My heart breaks every time I meet up with my older daughter and mourn the relationship that has been lost. That she is having to find a hostel place to live because we cannot find a way between us to live together. I mourn for how it once was. I ache for how misunderstood and judged and mistreated we have all been at times in this process on occasions – by each other, by our friends and families, by the professionals.
I want these children to be my own children. Just mine. I don’t want to share them with any other mother. I love these children with my whole heart. I hate that there are other people out there with some sort of claim to my children. With pictures of my children on their walls
I get so angry when people are insensitive, when people can’t understand, when people have no idea how lucky they are. When people say stupid things and ask stupid questions.

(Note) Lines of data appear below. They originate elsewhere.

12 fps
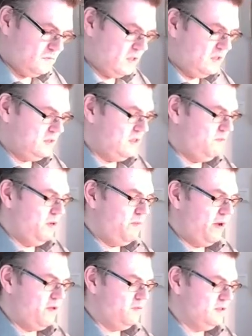simply by
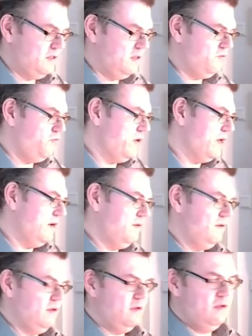using the trigger
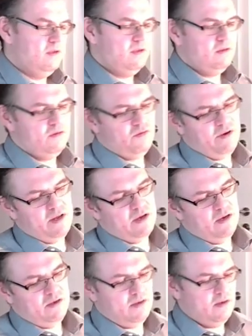
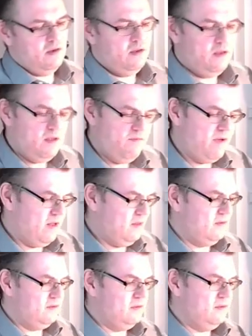trigger event.
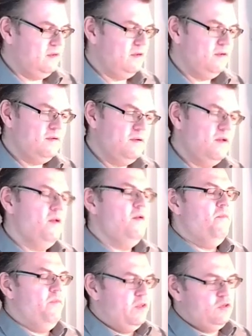Yeah?
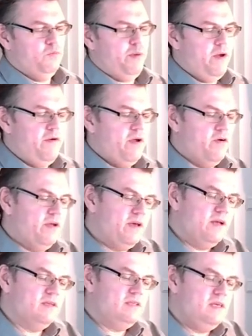So
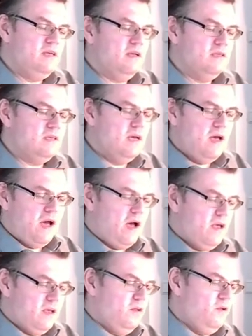periodical signals I
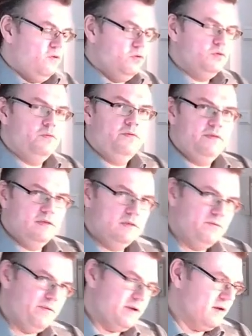can use with this
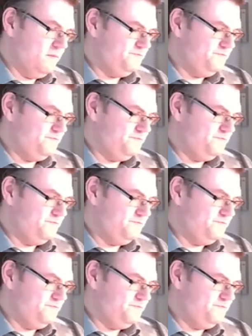trigger.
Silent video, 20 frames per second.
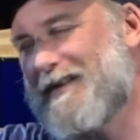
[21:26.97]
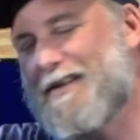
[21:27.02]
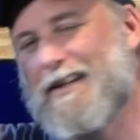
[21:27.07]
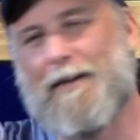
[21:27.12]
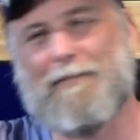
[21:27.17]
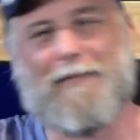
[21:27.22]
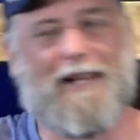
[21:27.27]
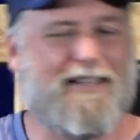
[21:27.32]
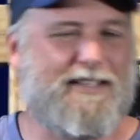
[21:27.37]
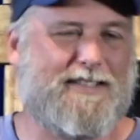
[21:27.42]

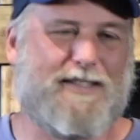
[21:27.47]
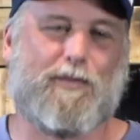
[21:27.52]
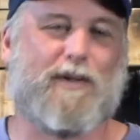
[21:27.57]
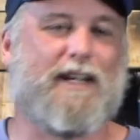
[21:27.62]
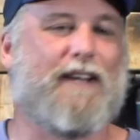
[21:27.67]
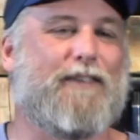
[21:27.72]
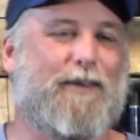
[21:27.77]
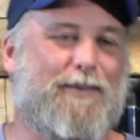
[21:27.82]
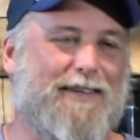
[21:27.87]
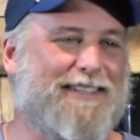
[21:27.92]
I'm listen to
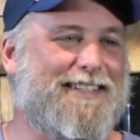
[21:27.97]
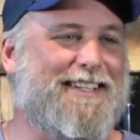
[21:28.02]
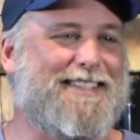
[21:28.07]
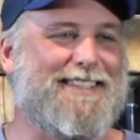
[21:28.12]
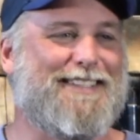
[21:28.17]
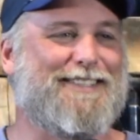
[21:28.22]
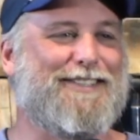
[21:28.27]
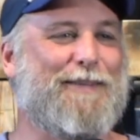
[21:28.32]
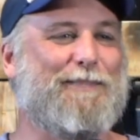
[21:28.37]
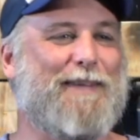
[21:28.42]
whatever you want to
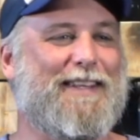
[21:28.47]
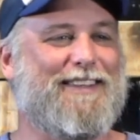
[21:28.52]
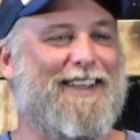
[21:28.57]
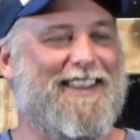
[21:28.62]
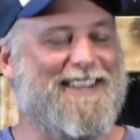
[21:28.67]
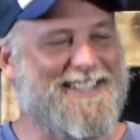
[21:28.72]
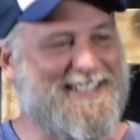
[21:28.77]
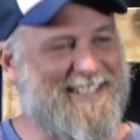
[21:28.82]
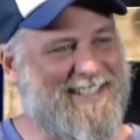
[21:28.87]
listen to, but like, there's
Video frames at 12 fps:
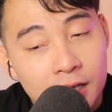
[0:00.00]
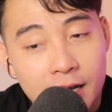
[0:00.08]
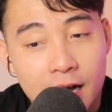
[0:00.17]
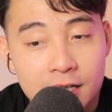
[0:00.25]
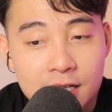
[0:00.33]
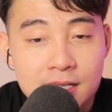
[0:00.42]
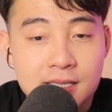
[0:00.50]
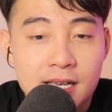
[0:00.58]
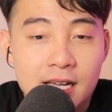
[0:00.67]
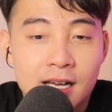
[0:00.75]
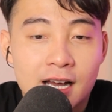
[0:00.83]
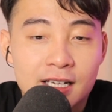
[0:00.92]
Yeah, he
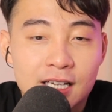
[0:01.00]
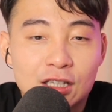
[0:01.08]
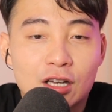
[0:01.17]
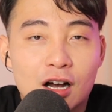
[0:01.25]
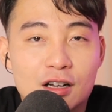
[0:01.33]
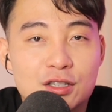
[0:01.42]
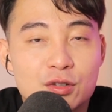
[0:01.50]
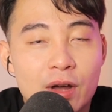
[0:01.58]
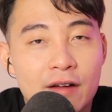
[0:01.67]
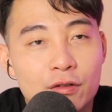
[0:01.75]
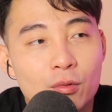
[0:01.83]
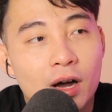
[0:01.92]
said he talks to
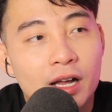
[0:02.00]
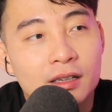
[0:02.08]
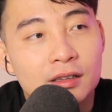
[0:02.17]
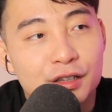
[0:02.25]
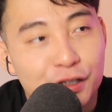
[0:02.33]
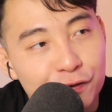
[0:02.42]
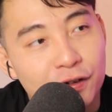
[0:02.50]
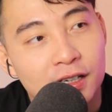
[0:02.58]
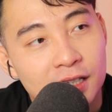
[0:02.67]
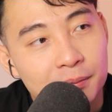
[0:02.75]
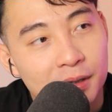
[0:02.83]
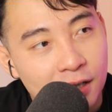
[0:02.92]
everyone
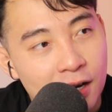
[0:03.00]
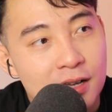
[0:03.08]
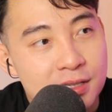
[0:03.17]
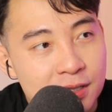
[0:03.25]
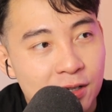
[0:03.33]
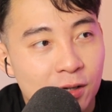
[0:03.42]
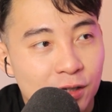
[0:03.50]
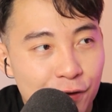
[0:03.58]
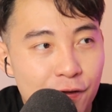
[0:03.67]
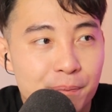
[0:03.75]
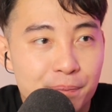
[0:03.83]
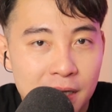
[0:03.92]
differently because,
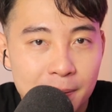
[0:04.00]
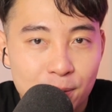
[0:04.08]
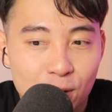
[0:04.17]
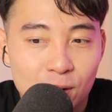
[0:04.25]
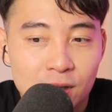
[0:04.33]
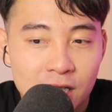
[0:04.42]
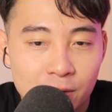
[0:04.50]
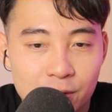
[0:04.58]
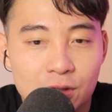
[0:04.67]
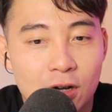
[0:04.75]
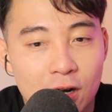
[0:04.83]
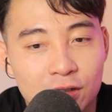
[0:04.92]
different people, he
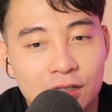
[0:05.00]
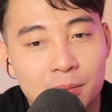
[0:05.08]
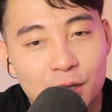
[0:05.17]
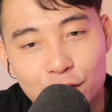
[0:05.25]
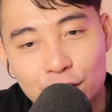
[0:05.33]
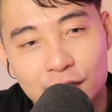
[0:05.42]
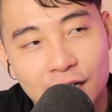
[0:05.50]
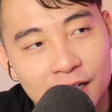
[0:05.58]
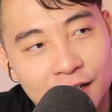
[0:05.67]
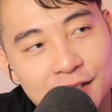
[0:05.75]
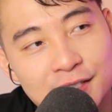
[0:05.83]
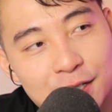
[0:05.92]
would talk to them differently.
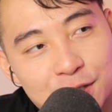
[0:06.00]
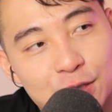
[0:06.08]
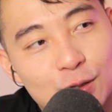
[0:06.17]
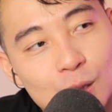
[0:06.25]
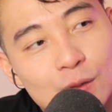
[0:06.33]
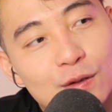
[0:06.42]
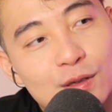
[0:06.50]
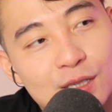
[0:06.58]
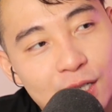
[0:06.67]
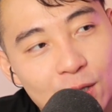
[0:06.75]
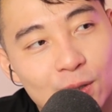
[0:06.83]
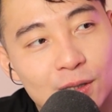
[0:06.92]
And it's such a useful
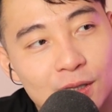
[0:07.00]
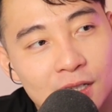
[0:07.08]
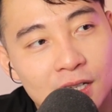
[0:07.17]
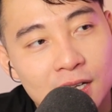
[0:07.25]
skill.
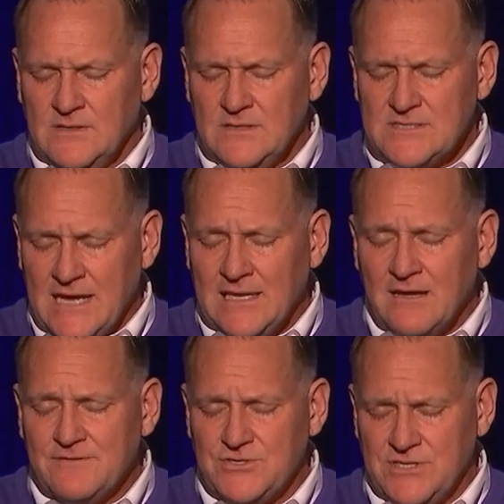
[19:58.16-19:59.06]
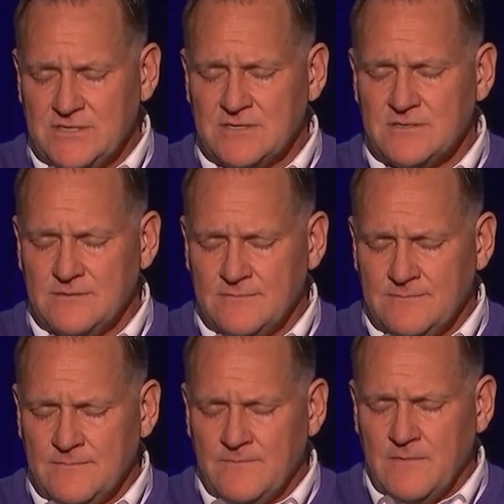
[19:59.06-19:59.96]
and say, I love you, Jesus.
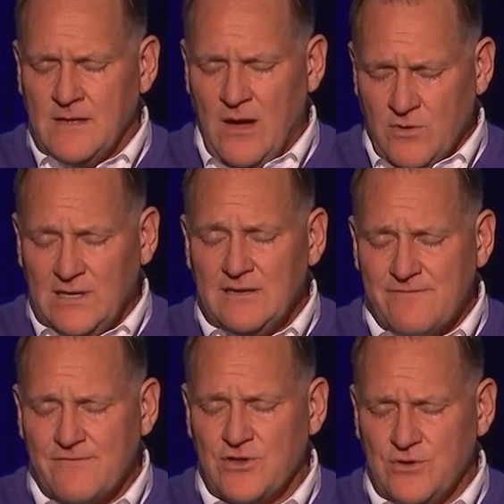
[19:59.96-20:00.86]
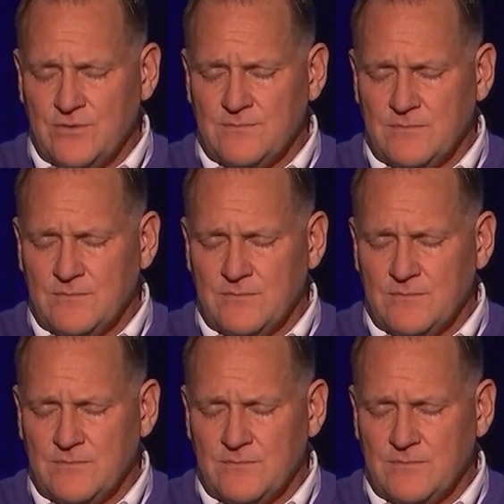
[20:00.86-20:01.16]
I want to live for you,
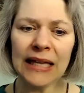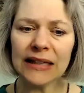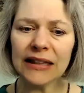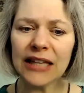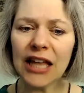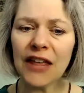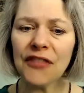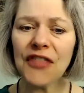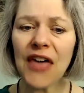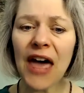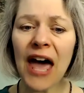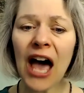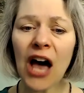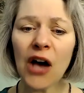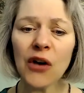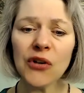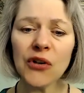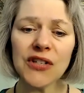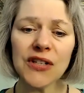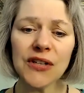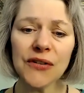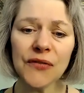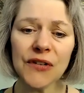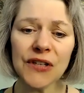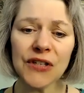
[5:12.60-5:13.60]
Let the
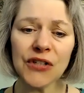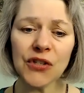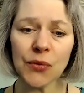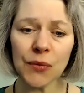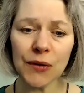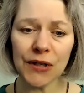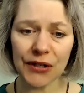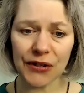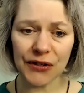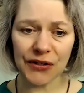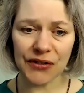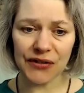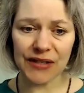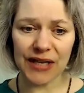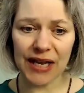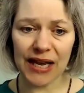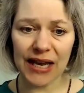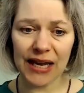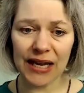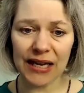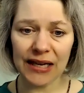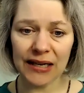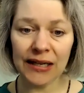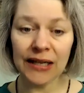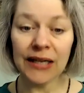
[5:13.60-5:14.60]
house of Israel
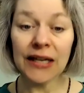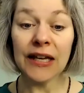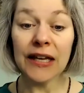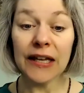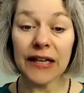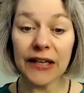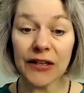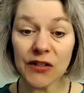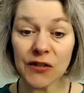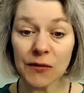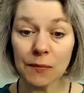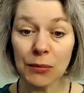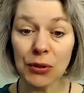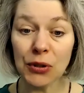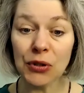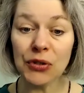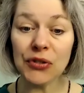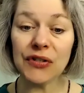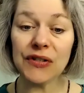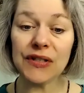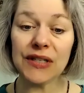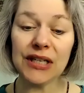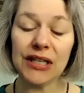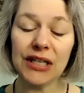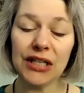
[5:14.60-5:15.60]
say, His
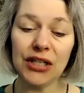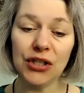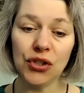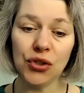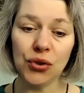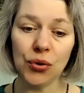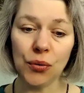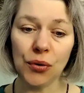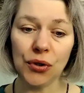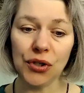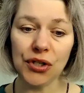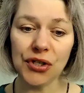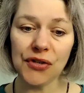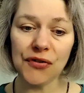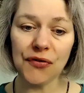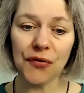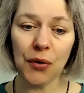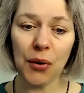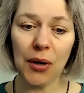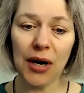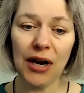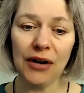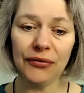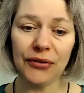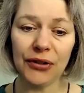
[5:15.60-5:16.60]
mercy endures
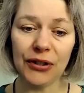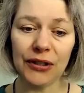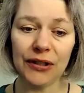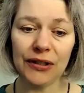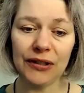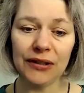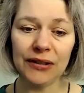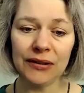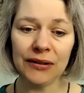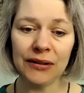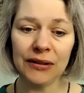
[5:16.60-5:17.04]
forever.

So yes, maybe I seem to over-react sometimes, to be over-sensitive and over-protective. My heart is fragile and the identities and self esteem and feelings of my kids are extremely fragile. I am fiercely protective of my own heart and of theirs.
I love each of my children with my whole heart. I don’t know how that is possible but that is how it is. Any parent would understand that. I love each of my children – each birth child, each adopted child – differently – not because they are birth children and adopted children but because each one of them is different and needs a different kind of love. My heart feels like it will actually break for every single one of them at different times.
This is my lament. My very personal lament for me, for my kids, for my husband. That is how it looks for me to voice my lament today. It’s an outpouring of loss, of pain, of confusion…that is what a lament is.